─── SOURCE RECORDS ───

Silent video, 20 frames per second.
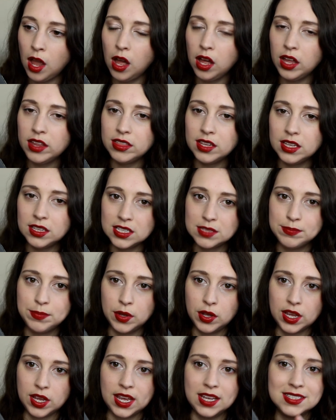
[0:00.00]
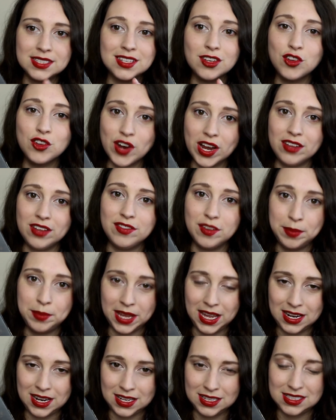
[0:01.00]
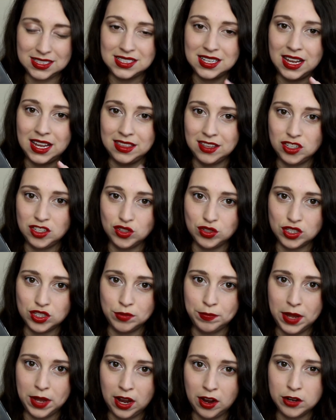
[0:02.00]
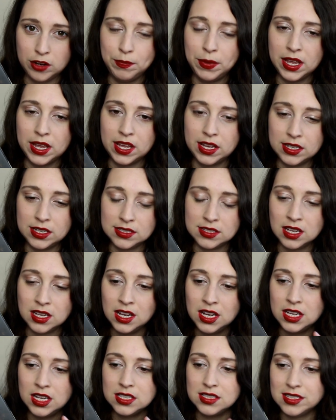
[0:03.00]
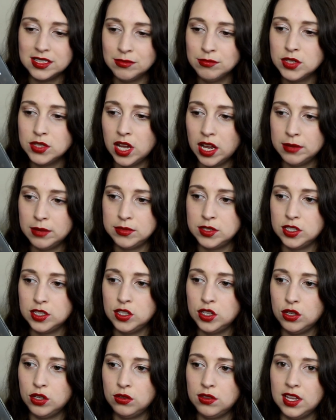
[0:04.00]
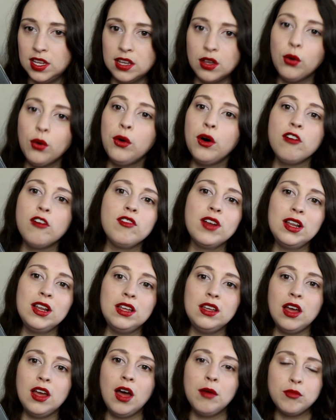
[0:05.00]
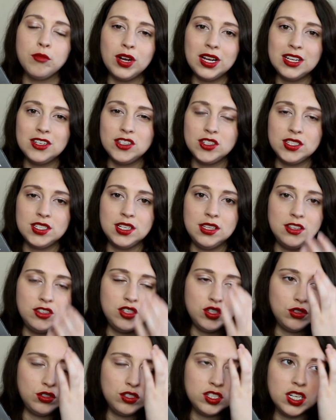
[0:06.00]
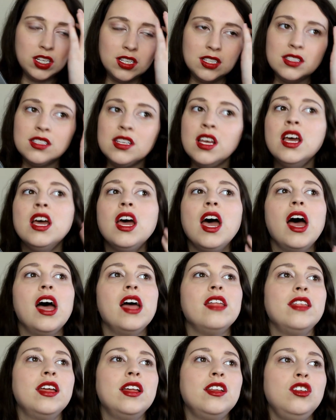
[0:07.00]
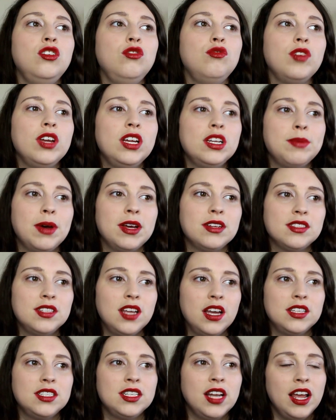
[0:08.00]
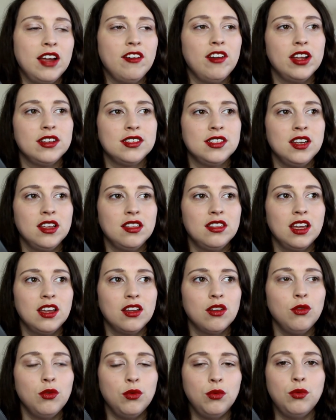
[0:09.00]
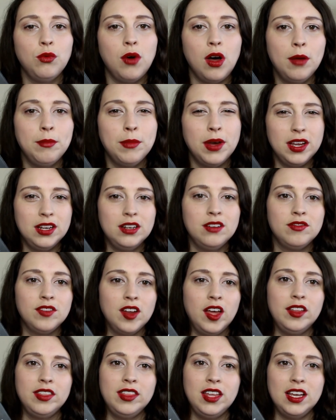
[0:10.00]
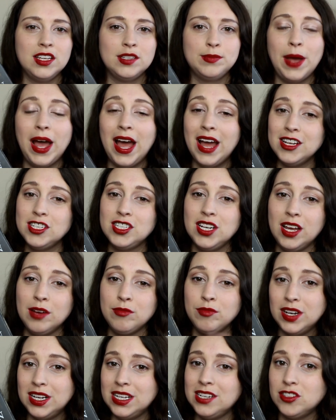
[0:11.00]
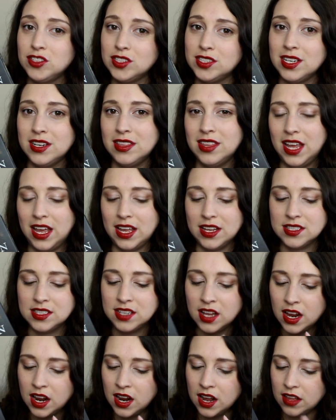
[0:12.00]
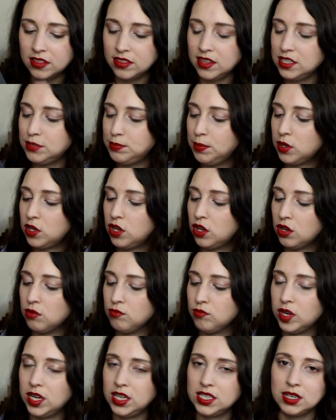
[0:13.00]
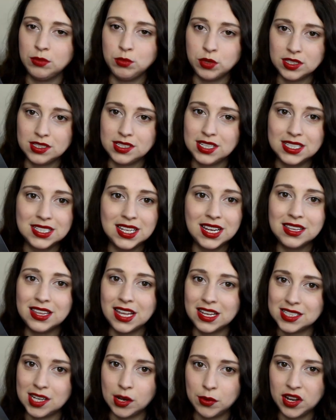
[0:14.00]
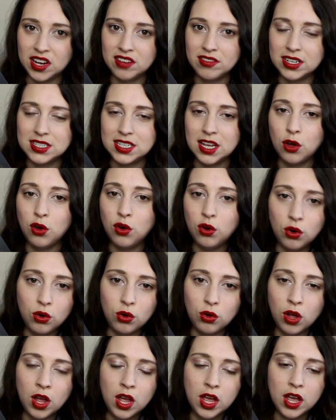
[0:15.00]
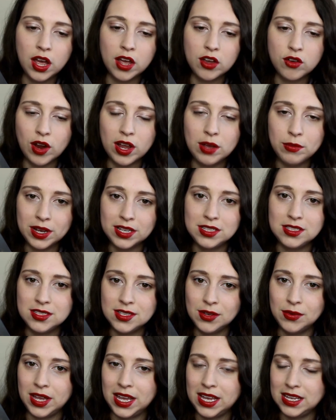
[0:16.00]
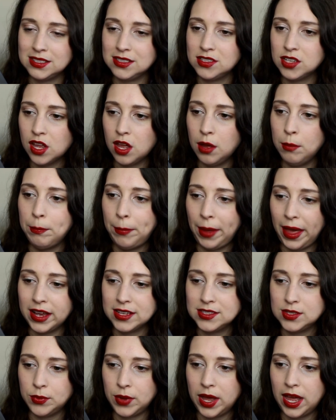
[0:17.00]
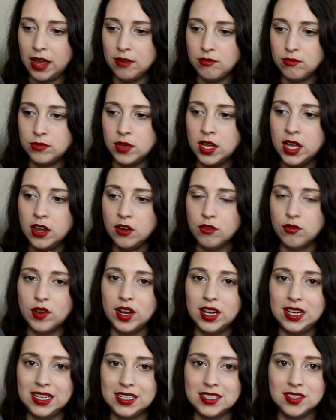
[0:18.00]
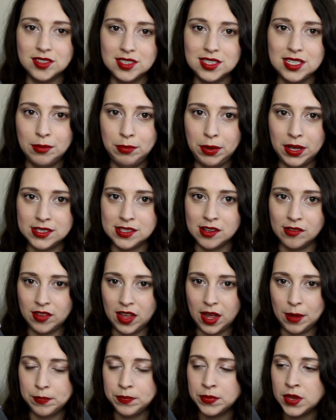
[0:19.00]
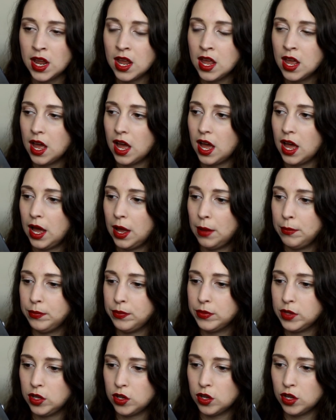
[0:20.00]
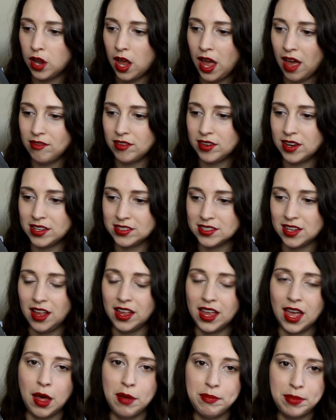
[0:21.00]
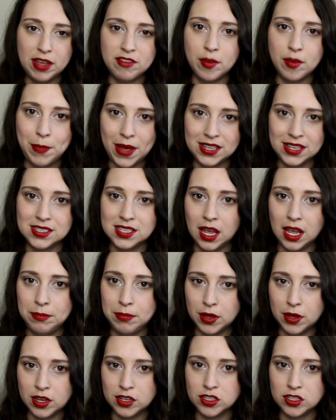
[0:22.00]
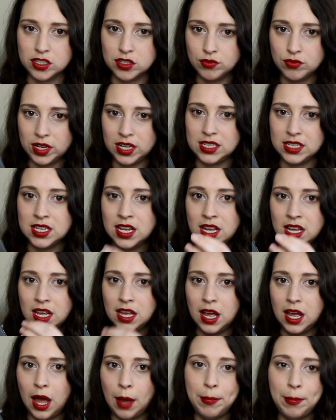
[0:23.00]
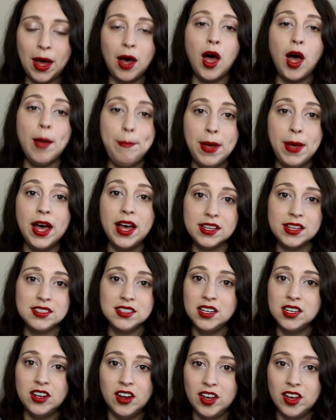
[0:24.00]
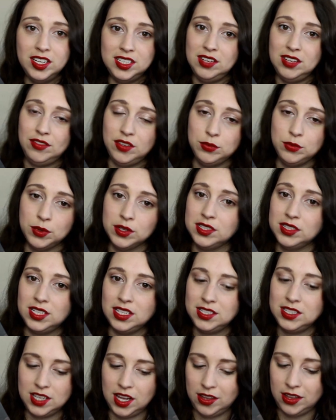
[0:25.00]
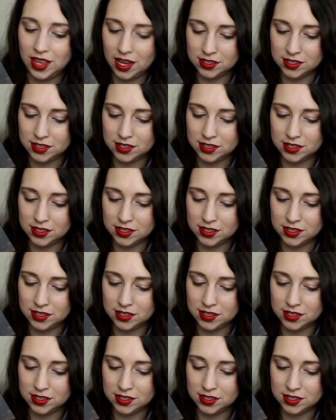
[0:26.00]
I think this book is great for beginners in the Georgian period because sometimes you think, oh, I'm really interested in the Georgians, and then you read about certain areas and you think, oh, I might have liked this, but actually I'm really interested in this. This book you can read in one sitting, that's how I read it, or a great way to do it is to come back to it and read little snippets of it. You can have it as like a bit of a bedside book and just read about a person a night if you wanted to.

───
─── SOURCE RECORDS ───

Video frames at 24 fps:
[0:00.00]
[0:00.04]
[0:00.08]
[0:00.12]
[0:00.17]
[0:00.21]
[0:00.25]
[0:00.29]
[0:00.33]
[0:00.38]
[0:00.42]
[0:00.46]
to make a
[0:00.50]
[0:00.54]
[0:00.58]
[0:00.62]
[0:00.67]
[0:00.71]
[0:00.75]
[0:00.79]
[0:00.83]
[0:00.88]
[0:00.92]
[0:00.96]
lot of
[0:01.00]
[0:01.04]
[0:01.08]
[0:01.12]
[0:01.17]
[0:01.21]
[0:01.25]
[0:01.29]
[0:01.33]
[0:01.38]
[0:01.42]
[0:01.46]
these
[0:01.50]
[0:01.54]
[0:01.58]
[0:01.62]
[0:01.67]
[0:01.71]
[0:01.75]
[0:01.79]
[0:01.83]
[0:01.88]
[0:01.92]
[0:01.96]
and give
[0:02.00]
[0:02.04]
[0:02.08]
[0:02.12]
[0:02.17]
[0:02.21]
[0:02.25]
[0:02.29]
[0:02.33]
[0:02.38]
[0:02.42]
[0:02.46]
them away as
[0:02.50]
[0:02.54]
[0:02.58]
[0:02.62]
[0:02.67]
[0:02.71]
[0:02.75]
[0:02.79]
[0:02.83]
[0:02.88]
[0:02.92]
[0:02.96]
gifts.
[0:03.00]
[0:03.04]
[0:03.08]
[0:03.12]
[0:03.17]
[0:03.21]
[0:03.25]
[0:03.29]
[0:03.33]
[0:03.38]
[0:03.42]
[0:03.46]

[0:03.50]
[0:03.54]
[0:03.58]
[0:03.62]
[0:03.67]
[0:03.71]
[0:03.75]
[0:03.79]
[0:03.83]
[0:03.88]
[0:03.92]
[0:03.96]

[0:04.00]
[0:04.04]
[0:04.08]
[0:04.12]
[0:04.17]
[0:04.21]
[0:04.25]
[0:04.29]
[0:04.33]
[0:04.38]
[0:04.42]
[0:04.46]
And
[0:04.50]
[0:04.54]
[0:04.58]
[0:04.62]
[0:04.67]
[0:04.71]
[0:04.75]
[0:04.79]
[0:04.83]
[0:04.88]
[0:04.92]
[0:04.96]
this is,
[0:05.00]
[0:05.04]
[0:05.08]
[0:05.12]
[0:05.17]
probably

───
─── SOURCE RECORDS ───

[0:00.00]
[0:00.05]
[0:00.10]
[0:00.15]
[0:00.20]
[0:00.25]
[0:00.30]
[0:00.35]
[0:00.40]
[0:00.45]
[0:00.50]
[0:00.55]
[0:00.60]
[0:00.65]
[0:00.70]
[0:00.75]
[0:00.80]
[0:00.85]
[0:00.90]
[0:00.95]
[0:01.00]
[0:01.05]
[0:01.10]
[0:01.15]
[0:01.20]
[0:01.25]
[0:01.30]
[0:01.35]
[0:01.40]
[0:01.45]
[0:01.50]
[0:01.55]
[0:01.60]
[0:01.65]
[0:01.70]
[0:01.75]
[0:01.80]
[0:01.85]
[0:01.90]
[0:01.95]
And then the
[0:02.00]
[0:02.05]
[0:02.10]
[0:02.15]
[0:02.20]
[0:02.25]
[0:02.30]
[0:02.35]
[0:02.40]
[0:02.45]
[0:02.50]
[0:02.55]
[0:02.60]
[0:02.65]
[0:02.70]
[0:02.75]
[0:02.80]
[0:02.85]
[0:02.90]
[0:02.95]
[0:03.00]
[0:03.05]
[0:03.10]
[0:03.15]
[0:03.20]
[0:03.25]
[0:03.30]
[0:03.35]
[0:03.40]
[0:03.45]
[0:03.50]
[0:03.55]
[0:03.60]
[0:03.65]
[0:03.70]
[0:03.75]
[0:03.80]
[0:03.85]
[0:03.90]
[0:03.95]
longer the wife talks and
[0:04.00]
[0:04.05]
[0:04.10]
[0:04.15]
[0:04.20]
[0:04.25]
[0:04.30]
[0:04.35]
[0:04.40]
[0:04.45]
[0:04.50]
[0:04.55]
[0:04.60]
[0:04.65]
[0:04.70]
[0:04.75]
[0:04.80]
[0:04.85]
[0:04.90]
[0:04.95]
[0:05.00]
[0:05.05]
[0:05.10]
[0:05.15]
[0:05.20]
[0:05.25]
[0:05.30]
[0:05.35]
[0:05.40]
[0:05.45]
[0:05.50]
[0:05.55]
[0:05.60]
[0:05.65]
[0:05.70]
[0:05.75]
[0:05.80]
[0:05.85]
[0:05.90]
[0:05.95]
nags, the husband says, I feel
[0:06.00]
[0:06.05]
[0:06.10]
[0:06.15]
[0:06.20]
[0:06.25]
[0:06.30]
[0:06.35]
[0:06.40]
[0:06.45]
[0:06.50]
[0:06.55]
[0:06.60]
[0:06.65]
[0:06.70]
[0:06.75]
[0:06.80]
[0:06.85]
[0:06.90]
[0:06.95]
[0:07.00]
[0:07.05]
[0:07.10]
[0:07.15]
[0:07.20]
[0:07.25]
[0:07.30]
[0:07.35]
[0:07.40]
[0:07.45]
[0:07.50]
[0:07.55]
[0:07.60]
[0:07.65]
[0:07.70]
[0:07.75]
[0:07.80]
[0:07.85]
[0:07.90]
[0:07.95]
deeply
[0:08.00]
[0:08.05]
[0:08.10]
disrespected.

───

WORK ORDER.
In the data above, find each line where the string "frames" appears, then copy it.

ANSWER TO THE PROBLEM.
Silent video, 20 frames per second.
Video frames at 24 fps:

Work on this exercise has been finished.